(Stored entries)
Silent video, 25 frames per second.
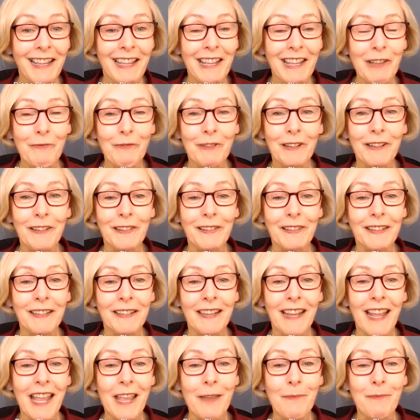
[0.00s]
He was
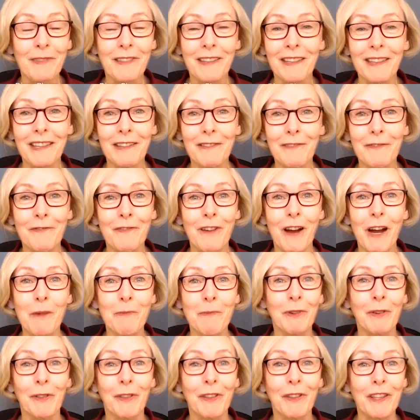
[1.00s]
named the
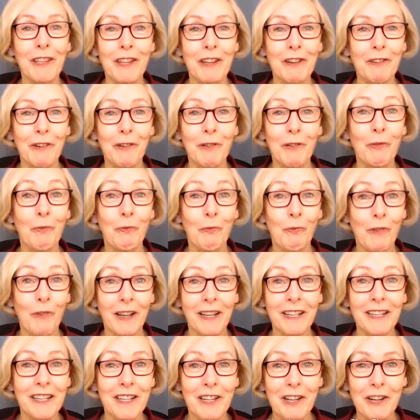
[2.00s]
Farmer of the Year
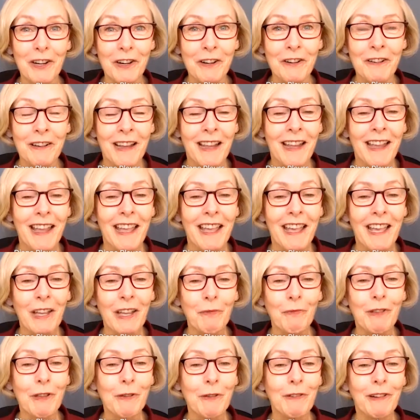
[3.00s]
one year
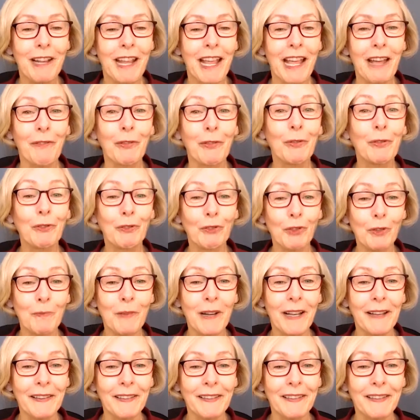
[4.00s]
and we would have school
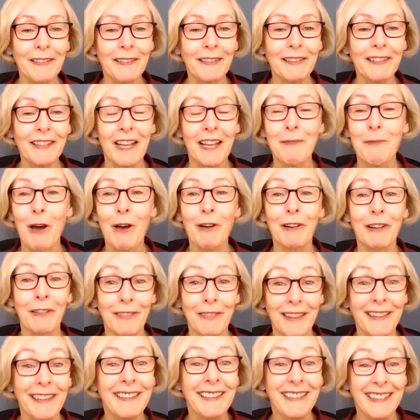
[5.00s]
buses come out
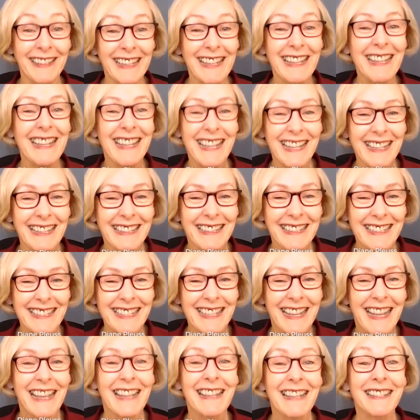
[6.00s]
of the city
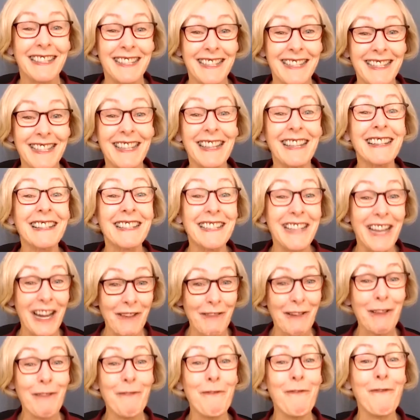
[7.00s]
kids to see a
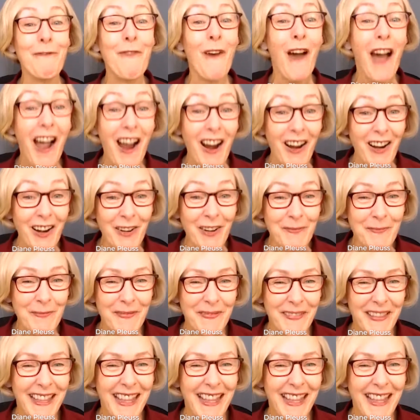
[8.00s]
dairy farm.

Exercise details: Each record above goes into the copy word for word; the pictures do not.

Worked solution:
Silent video, 25 frames per second.
[0.00s]
He was
[1.00s]
named the
[2.00s]
Farmer of the Year
[3.00s]
one year
[4.00s]
and we would have school
[5.00s]
buses come out
[6.00s]
of the city
[7.00s]
kids to see a
[8.00s]
dairy farm.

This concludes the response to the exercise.